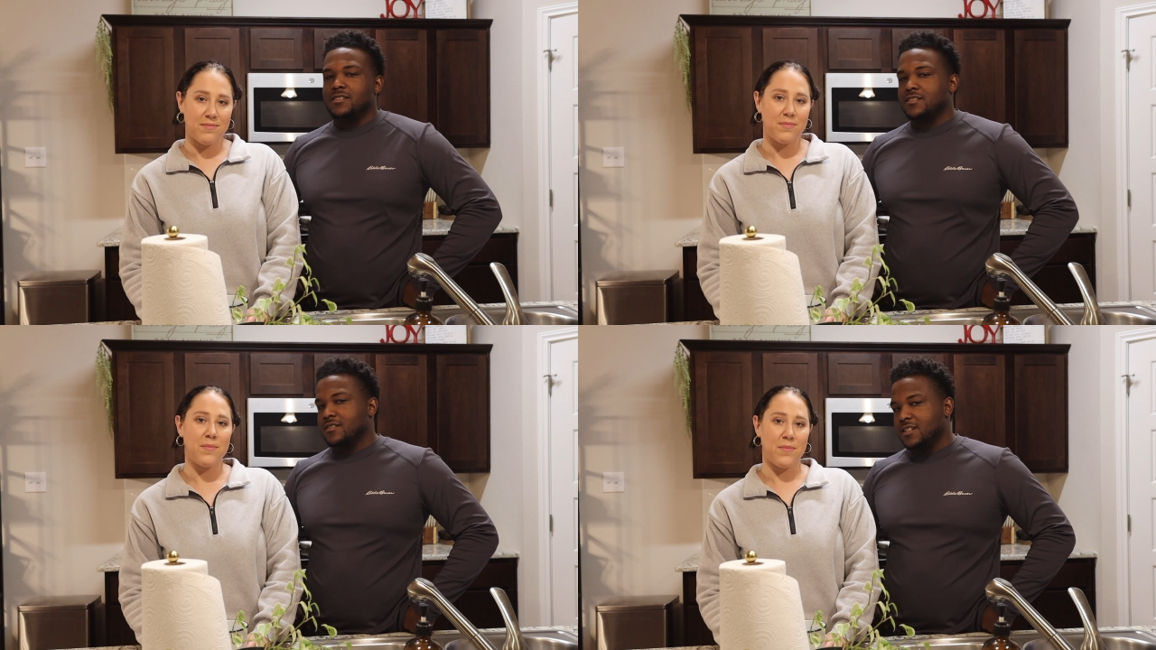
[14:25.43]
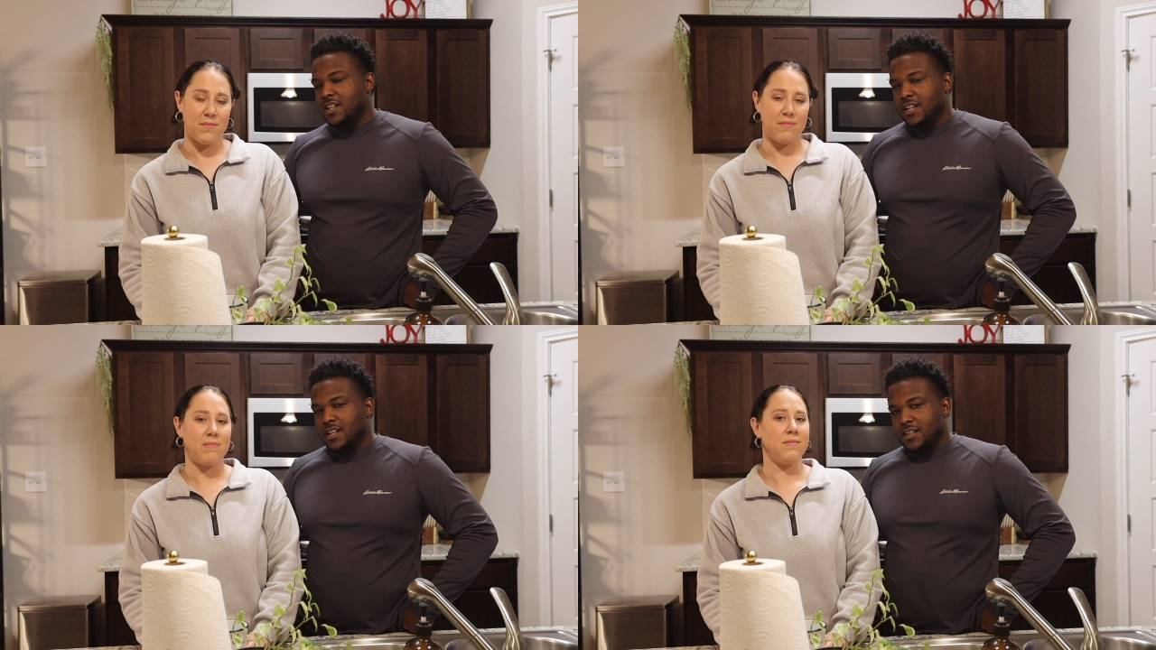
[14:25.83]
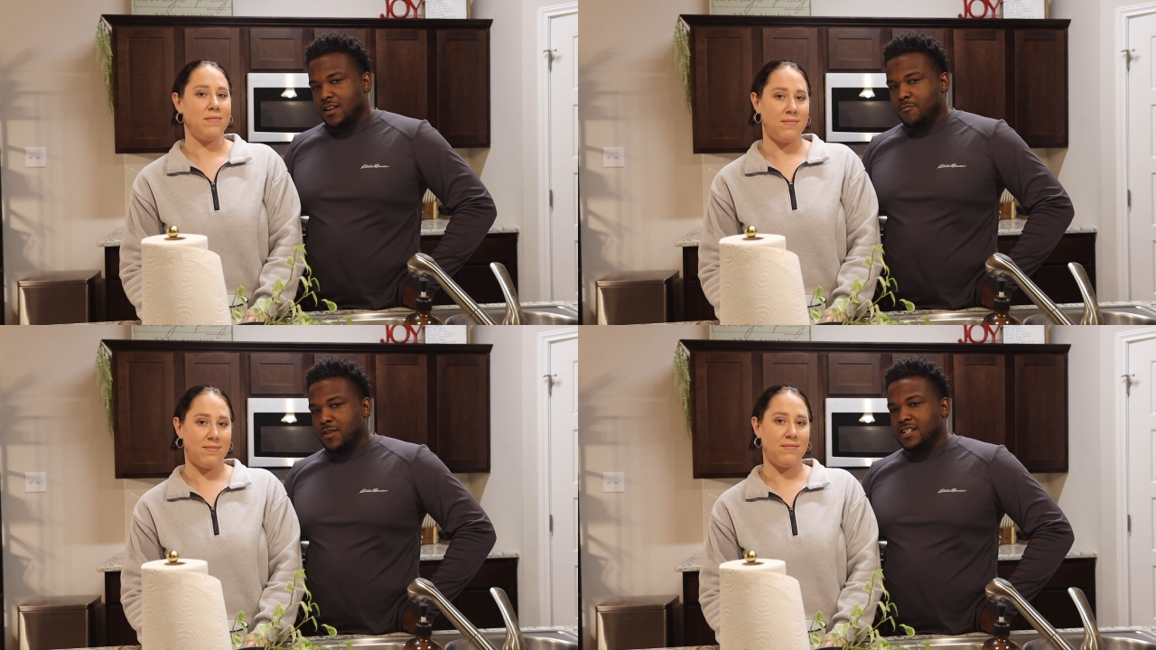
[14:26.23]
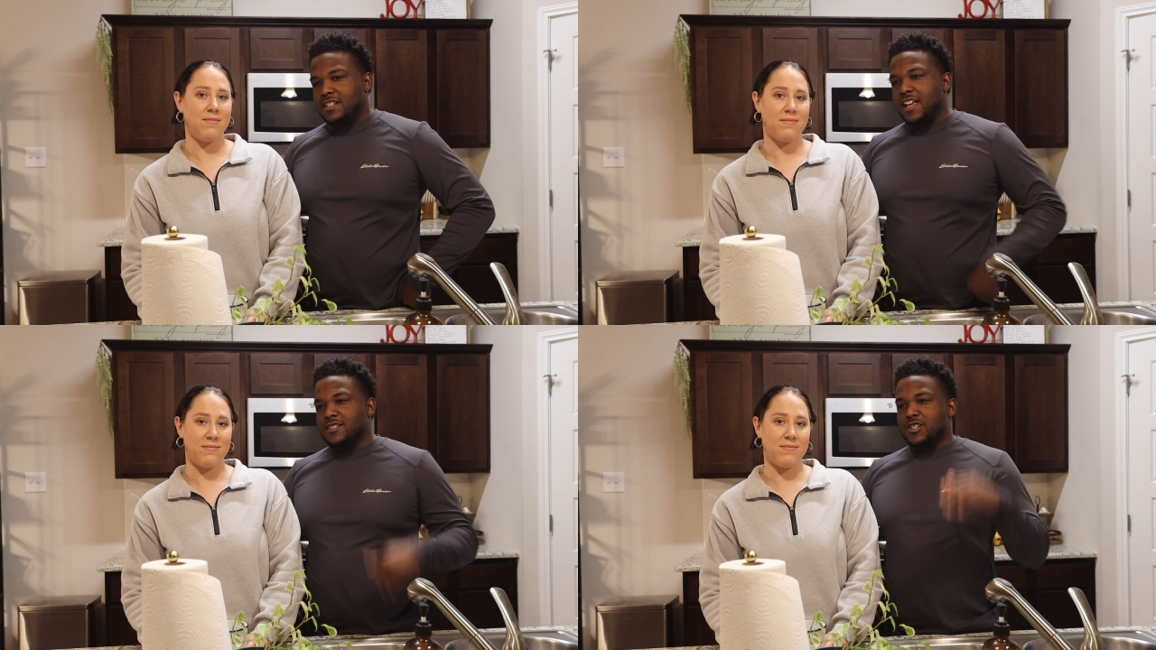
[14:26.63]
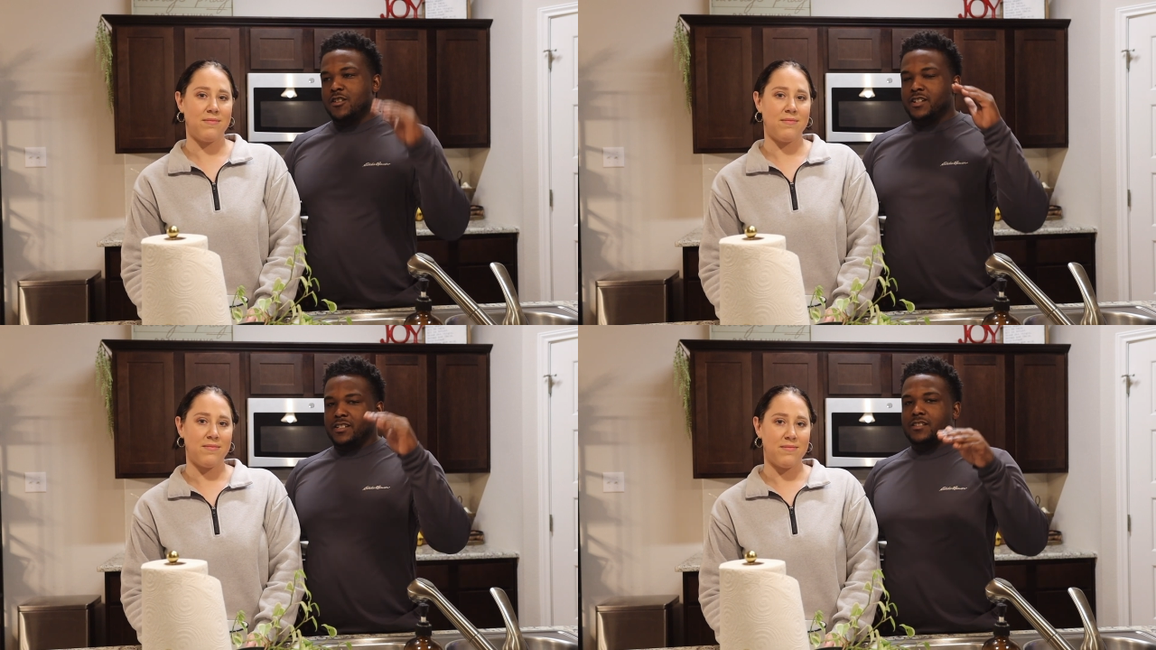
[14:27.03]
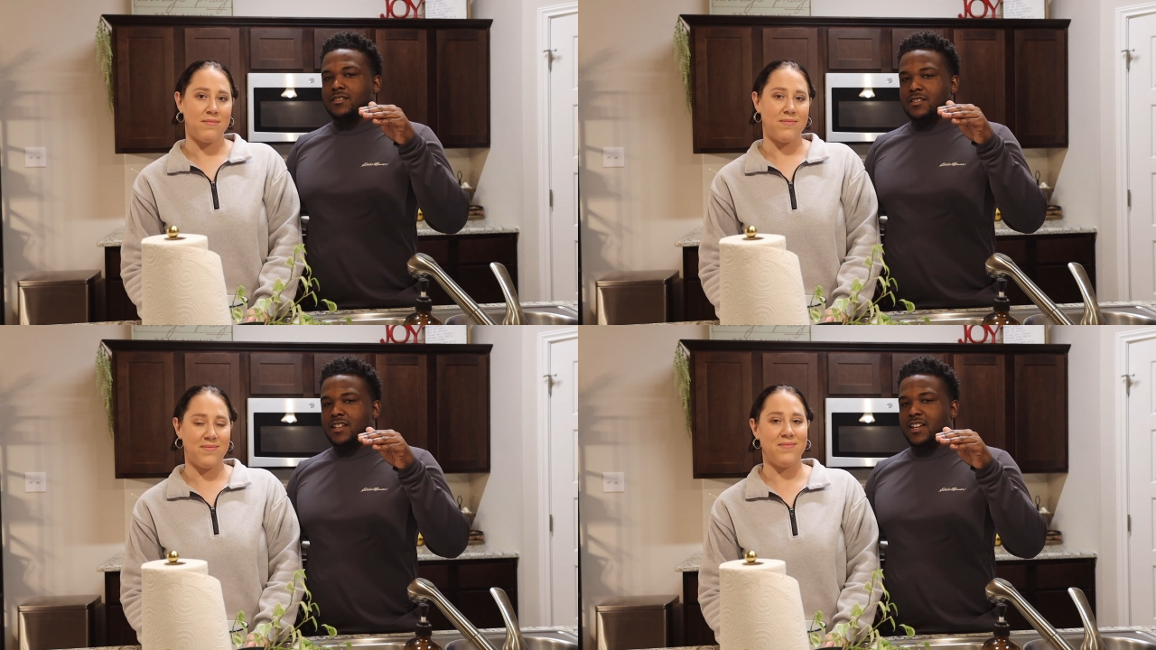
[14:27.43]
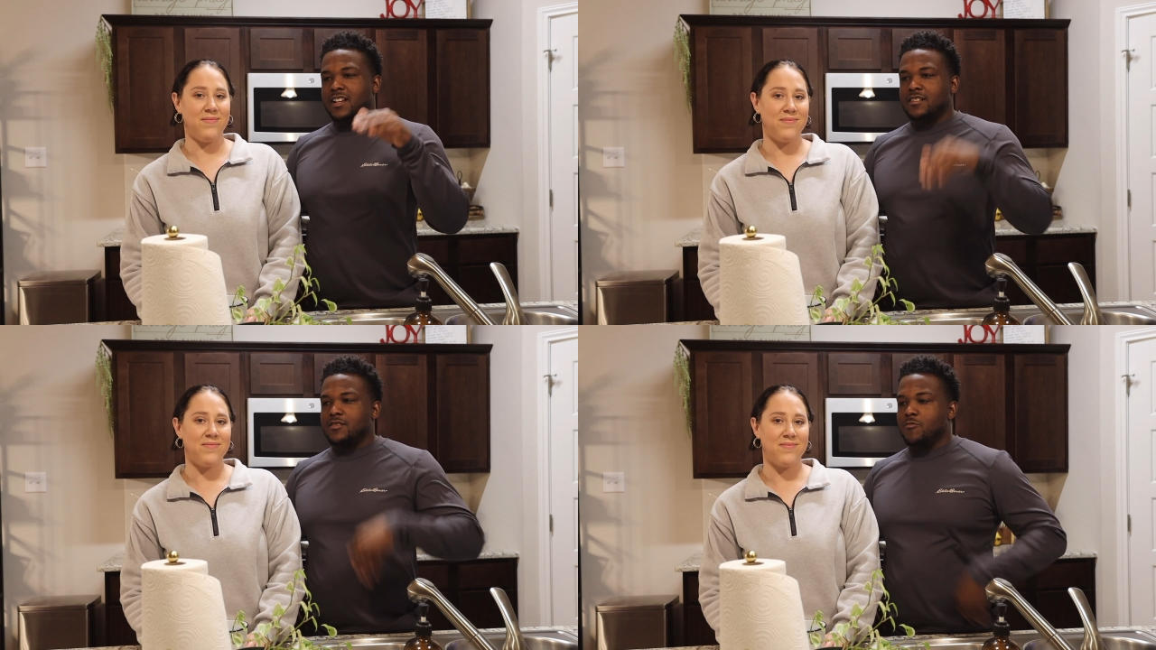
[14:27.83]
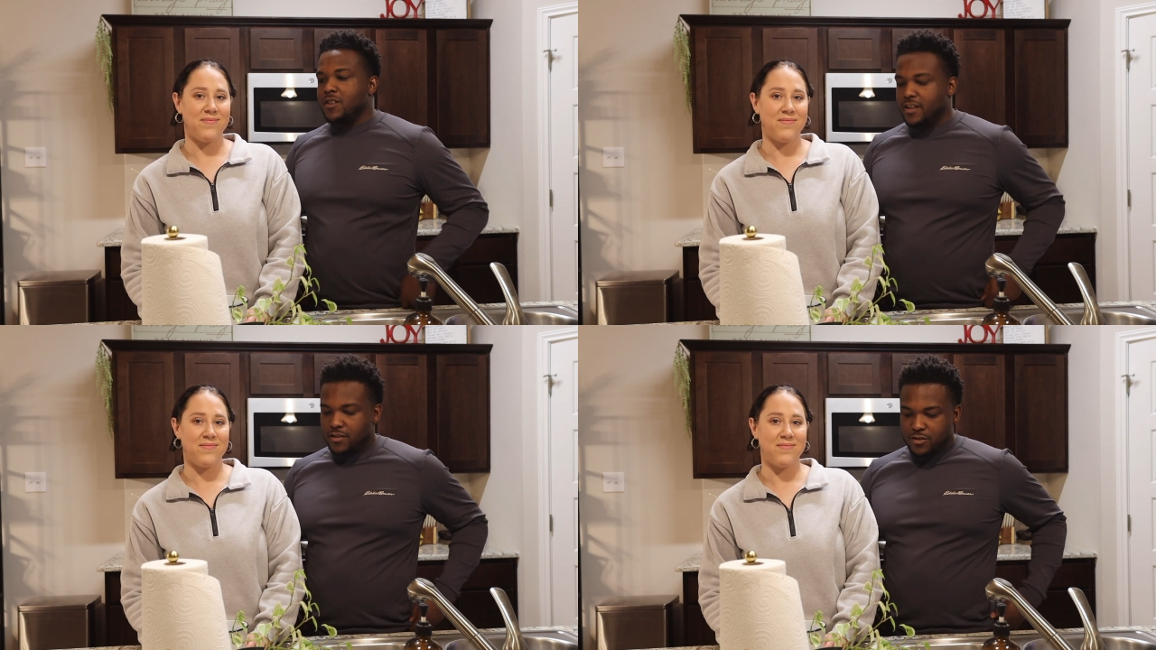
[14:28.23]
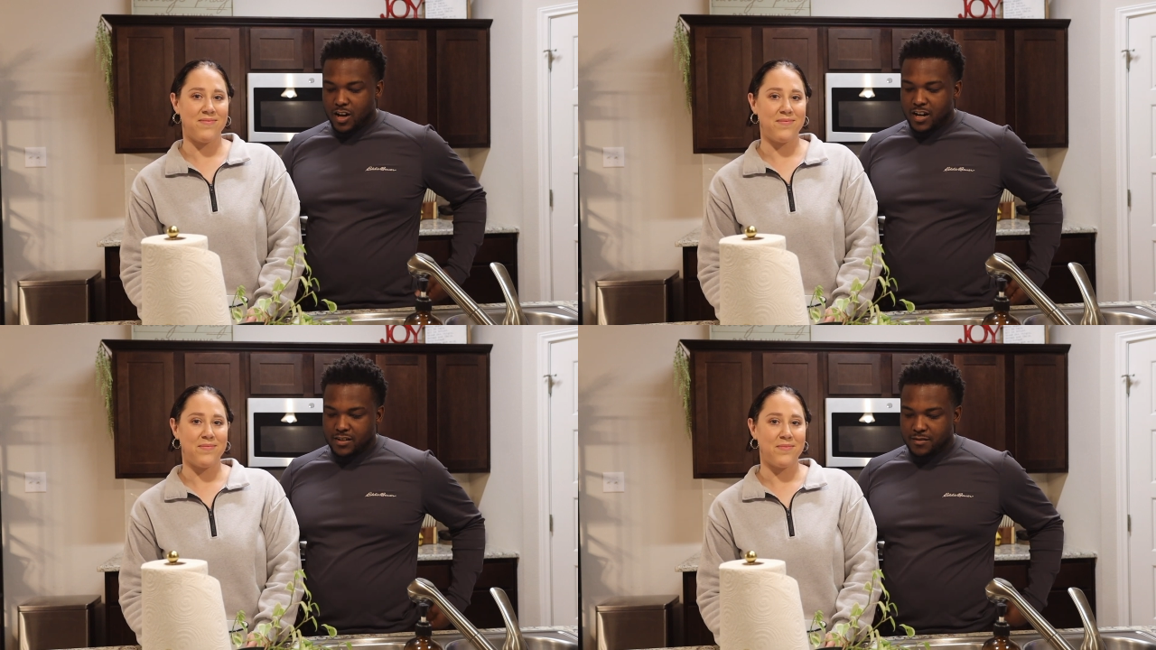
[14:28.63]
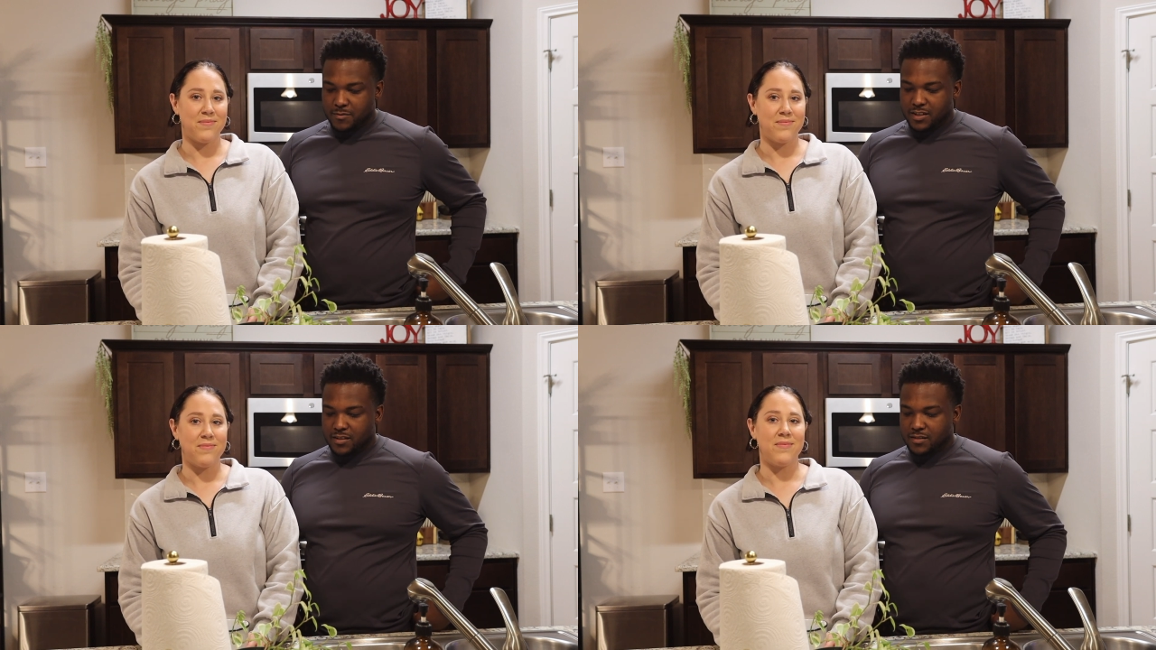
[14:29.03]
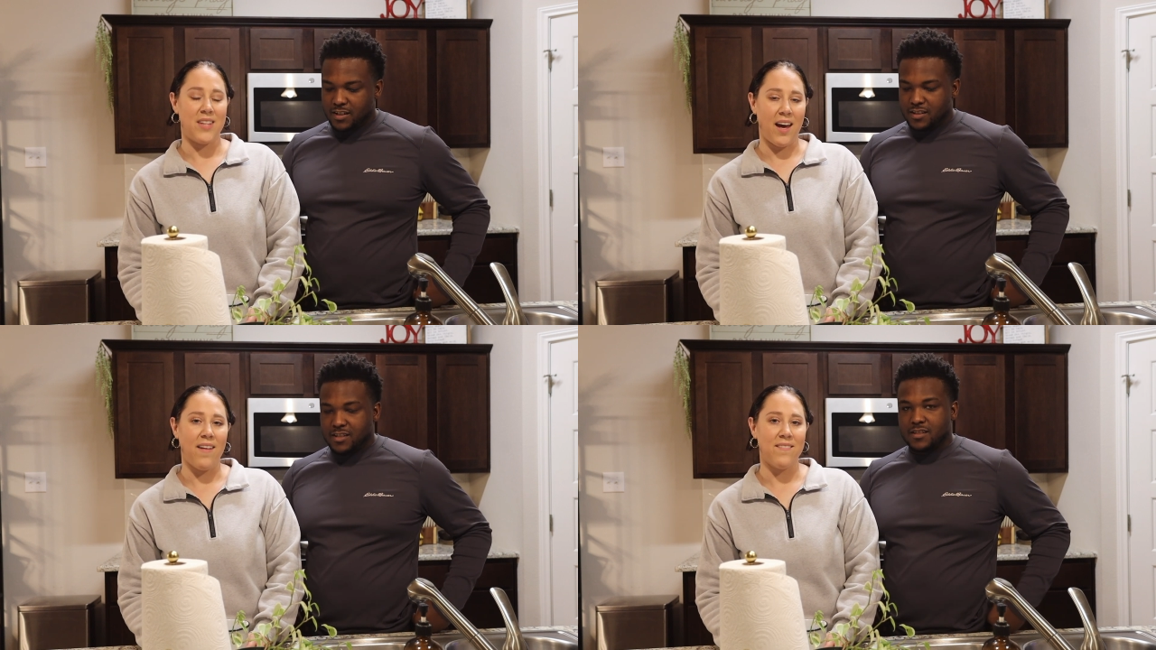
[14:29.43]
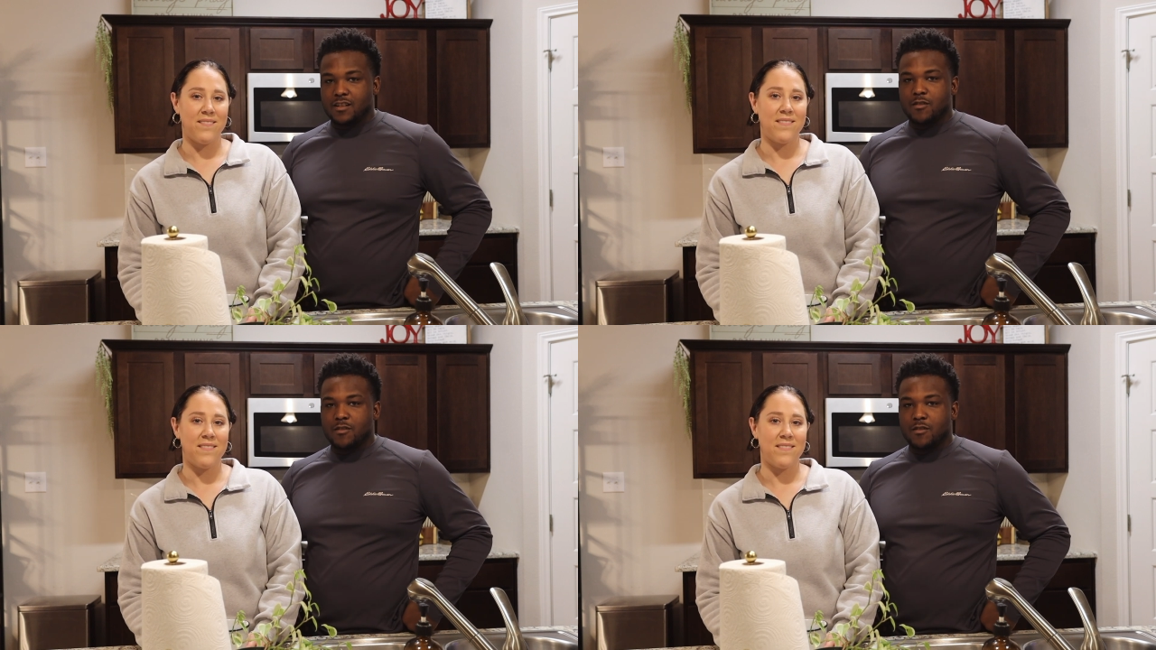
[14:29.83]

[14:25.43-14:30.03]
Speaker 1: just embrace that journey to mm -hmm. getting to where you're trying to be. You yeah. just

### What the task asks
Word for word, retype all of the data above, but include no pictures.

### Answer below
[14:25.43]
[14:25.83]
[14:26.23]
[14:26.63]
[14:27.03]
[14:27.43]
[14:27.83]
[14:28.23]
[14:28.63]
[14:29.03]
[14:29.43]
[14:29.83]

[14:25.43-14:30.03]
Speaker 1: just embrace that journey to mm -hmm. getting to where you're trying to be. You yeah. just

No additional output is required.